• _Work instruction_:
Would you retype, word for word, the line with "[12.00-13.00s]" and each line after it to the end of the entries below, leaving the pictures out?

• _Exercise inputs_:
-- -- --
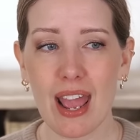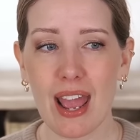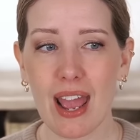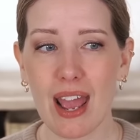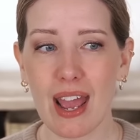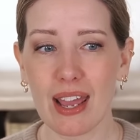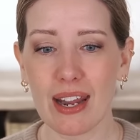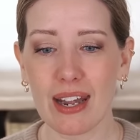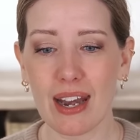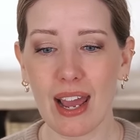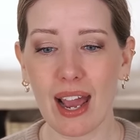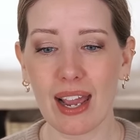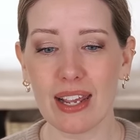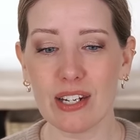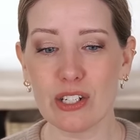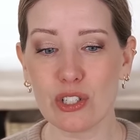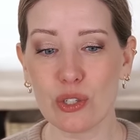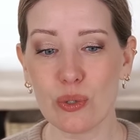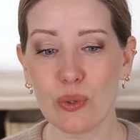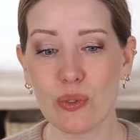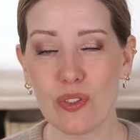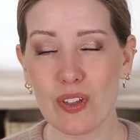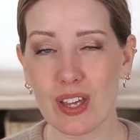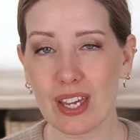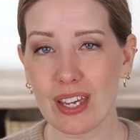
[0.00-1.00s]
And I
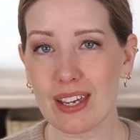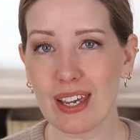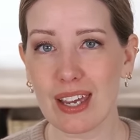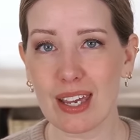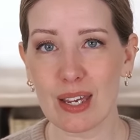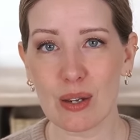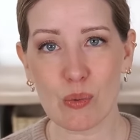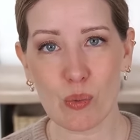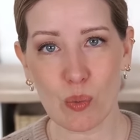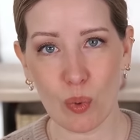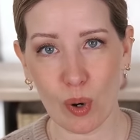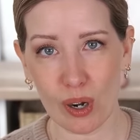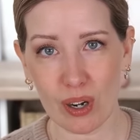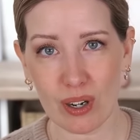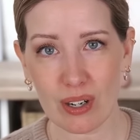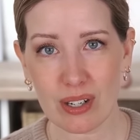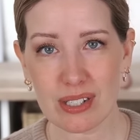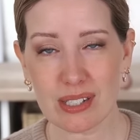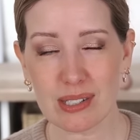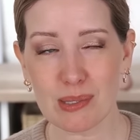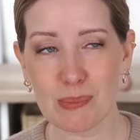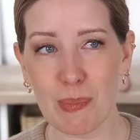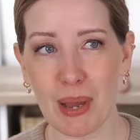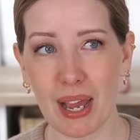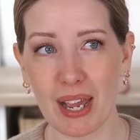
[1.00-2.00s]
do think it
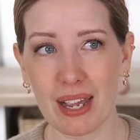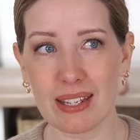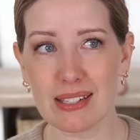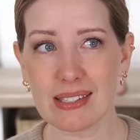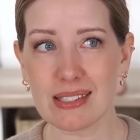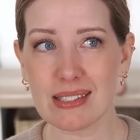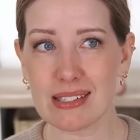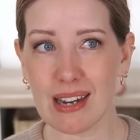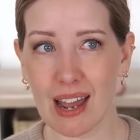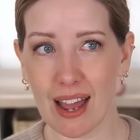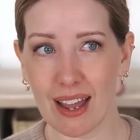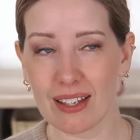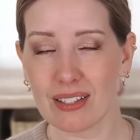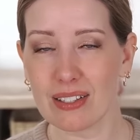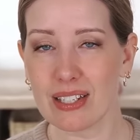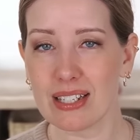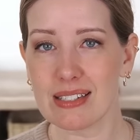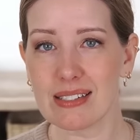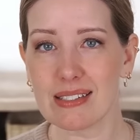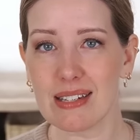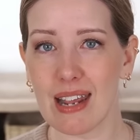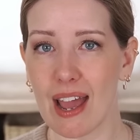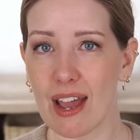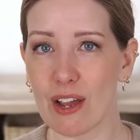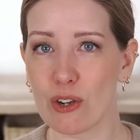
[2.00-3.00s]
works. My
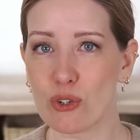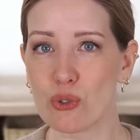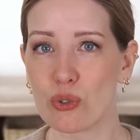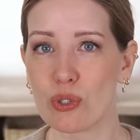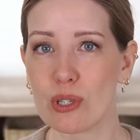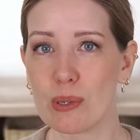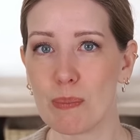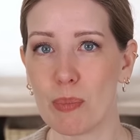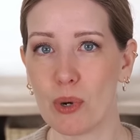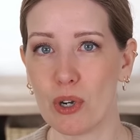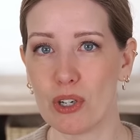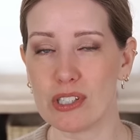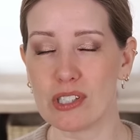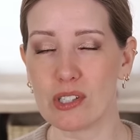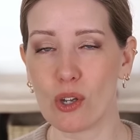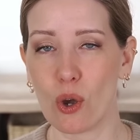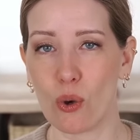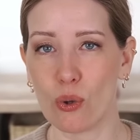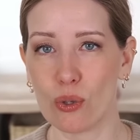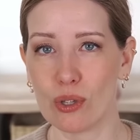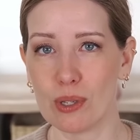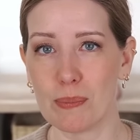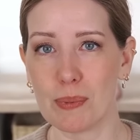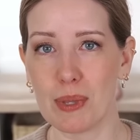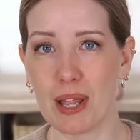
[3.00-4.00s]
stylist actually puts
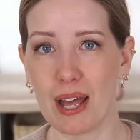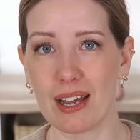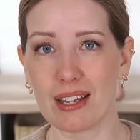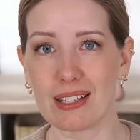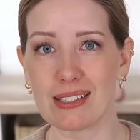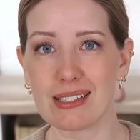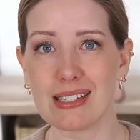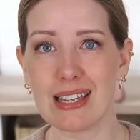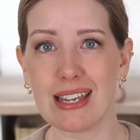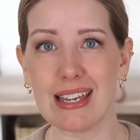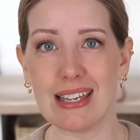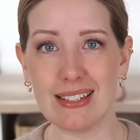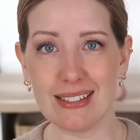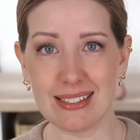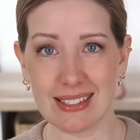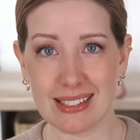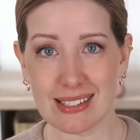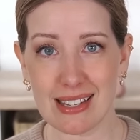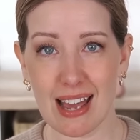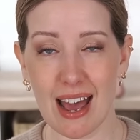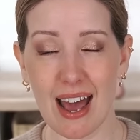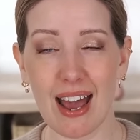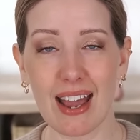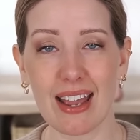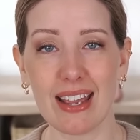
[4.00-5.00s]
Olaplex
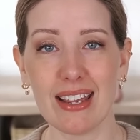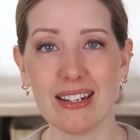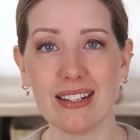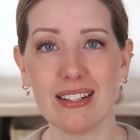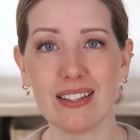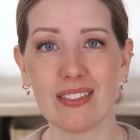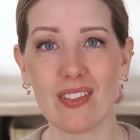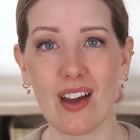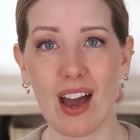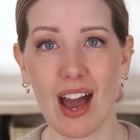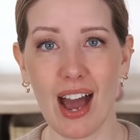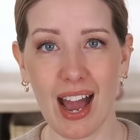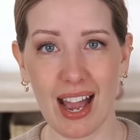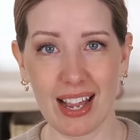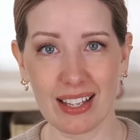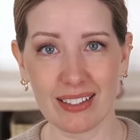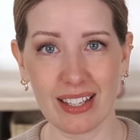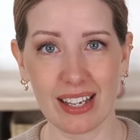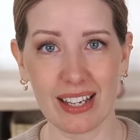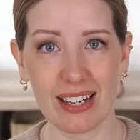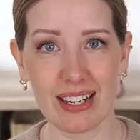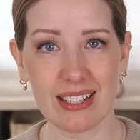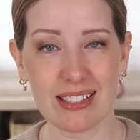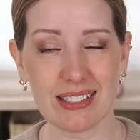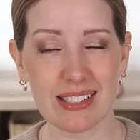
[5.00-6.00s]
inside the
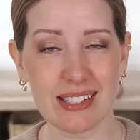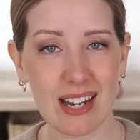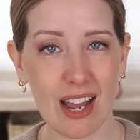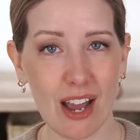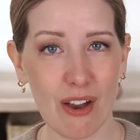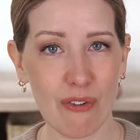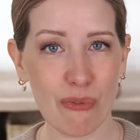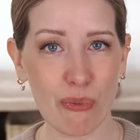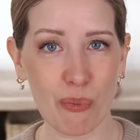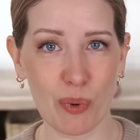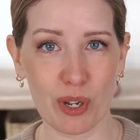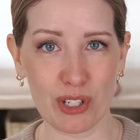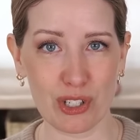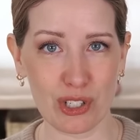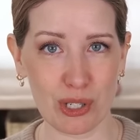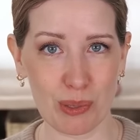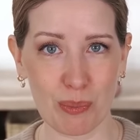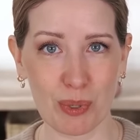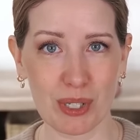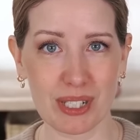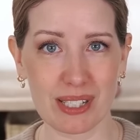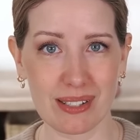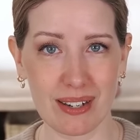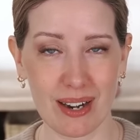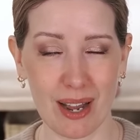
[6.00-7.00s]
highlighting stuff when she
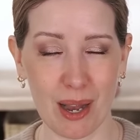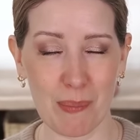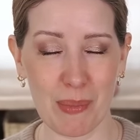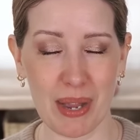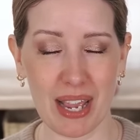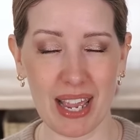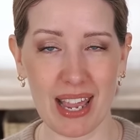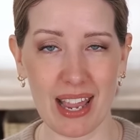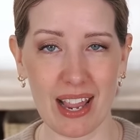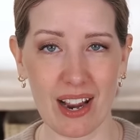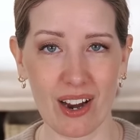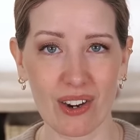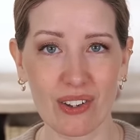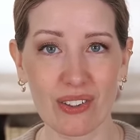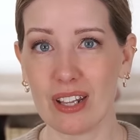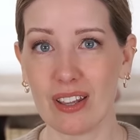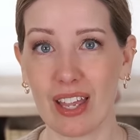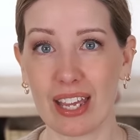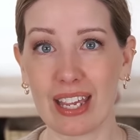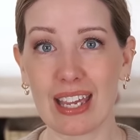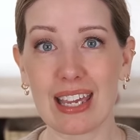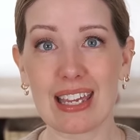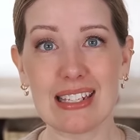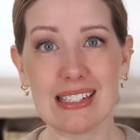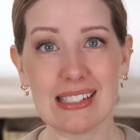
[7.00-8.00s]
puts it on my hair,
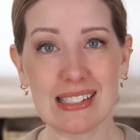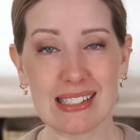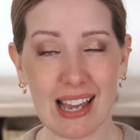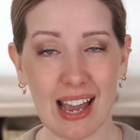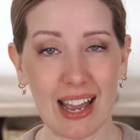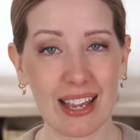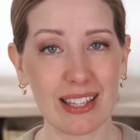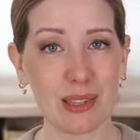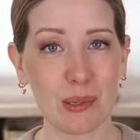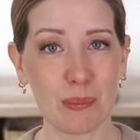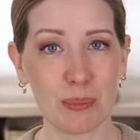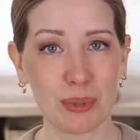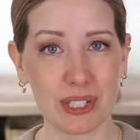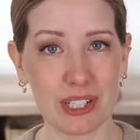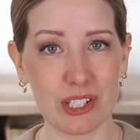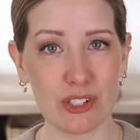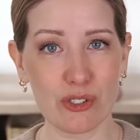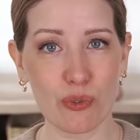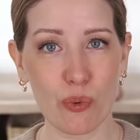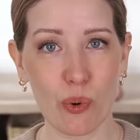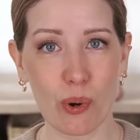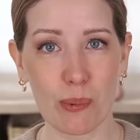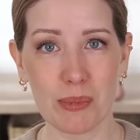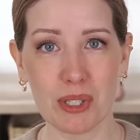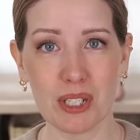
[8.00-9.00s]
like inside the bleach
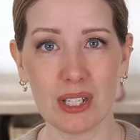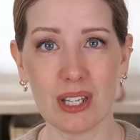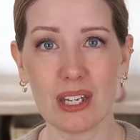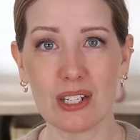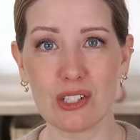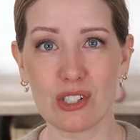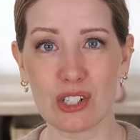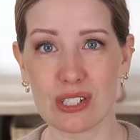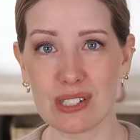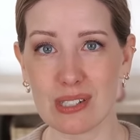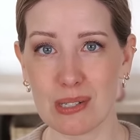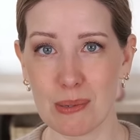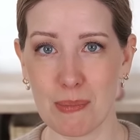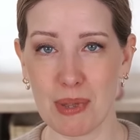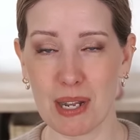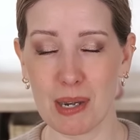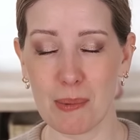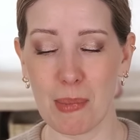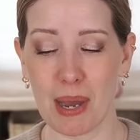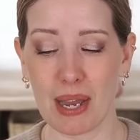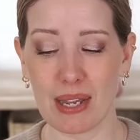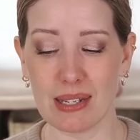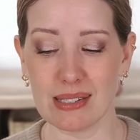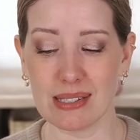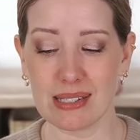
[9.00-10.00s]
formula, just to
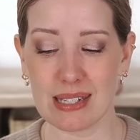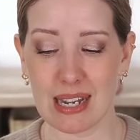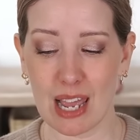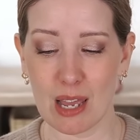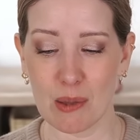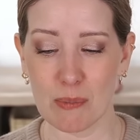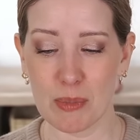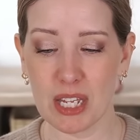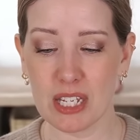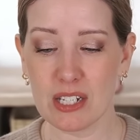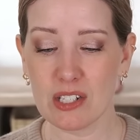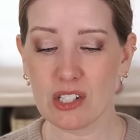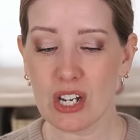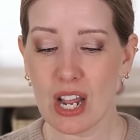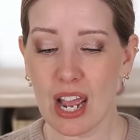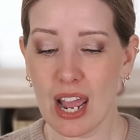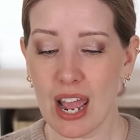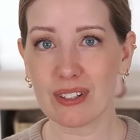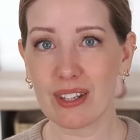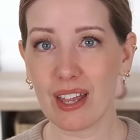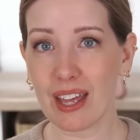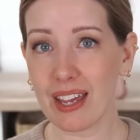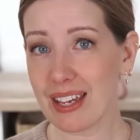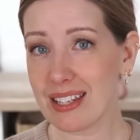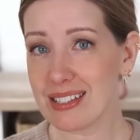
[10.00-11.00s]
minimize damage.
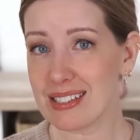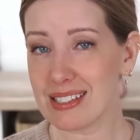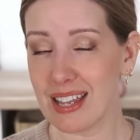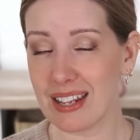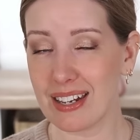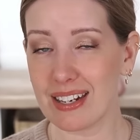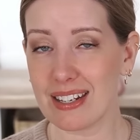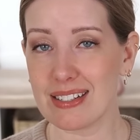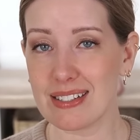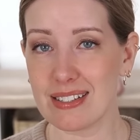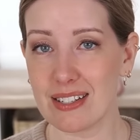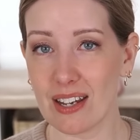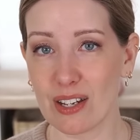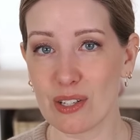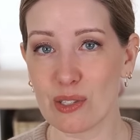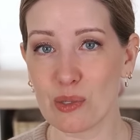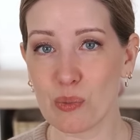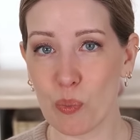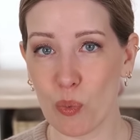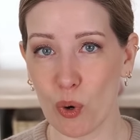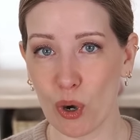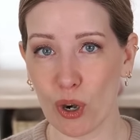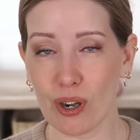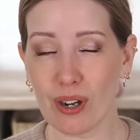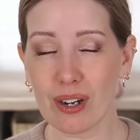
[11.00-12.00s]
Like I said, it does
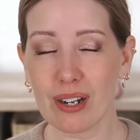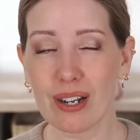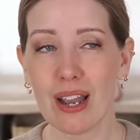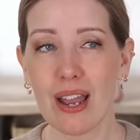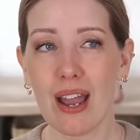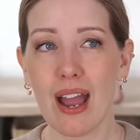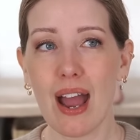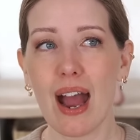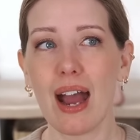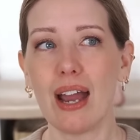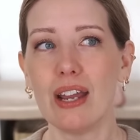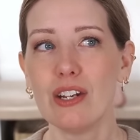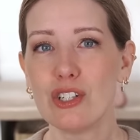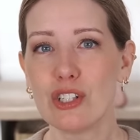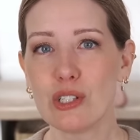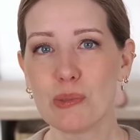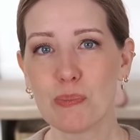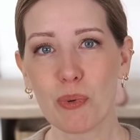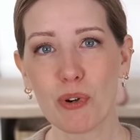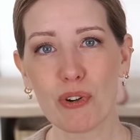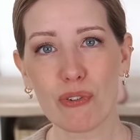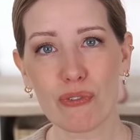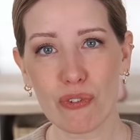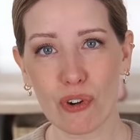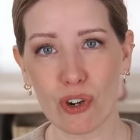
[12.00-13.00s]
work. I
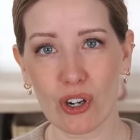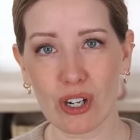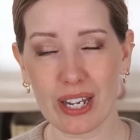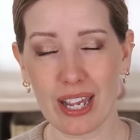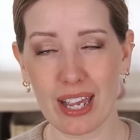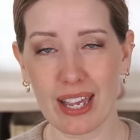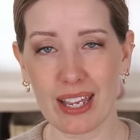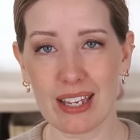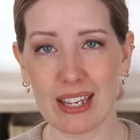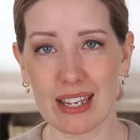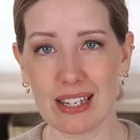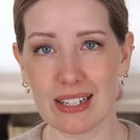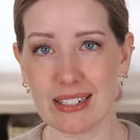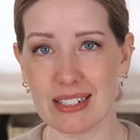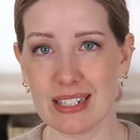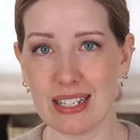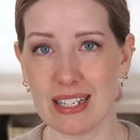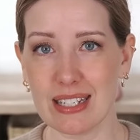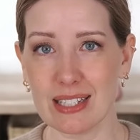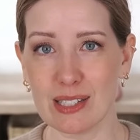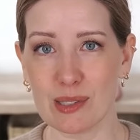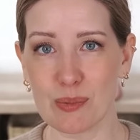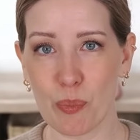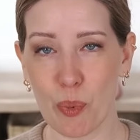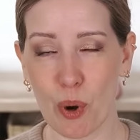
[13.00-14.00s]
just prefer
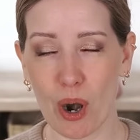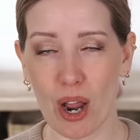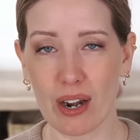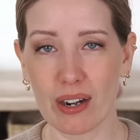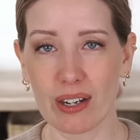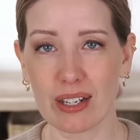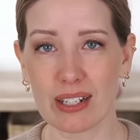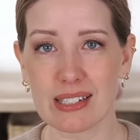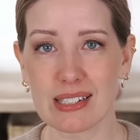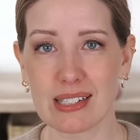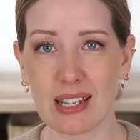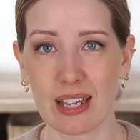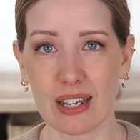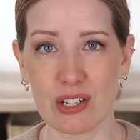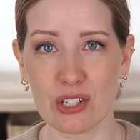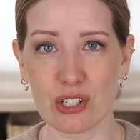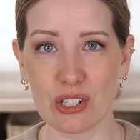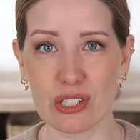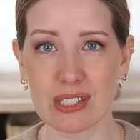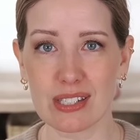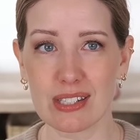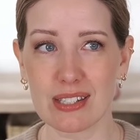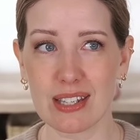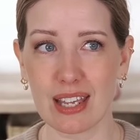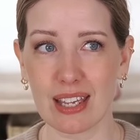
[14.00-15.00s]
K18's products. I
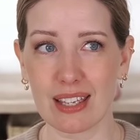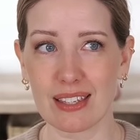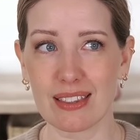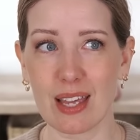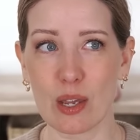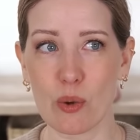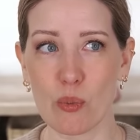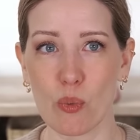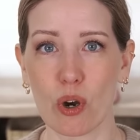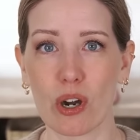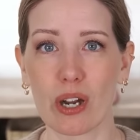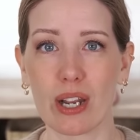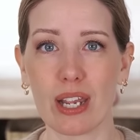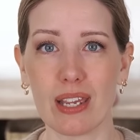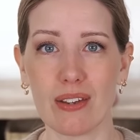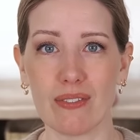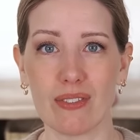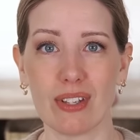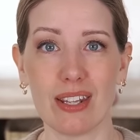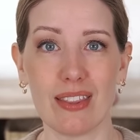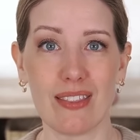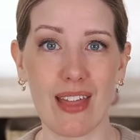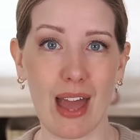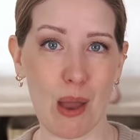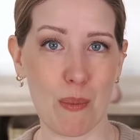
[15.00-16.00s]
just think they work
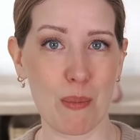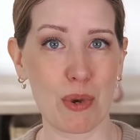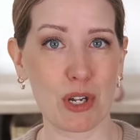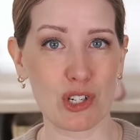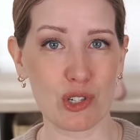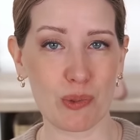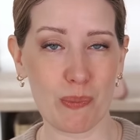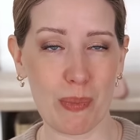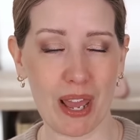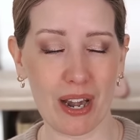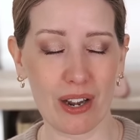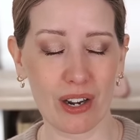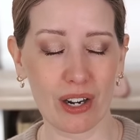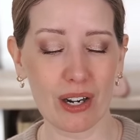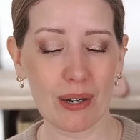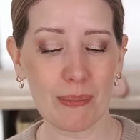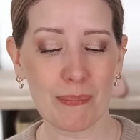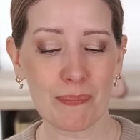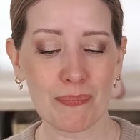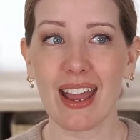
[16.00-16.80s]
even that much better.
-- -- --
• _Your response_:
[12.00-13.00s]
work. I
[13.00-14.00s]
just prefer
[14.00-15.00s]
K18's products. I
[15.00-16.00s]
just think they work
[16.00-16.80s]
even that much better.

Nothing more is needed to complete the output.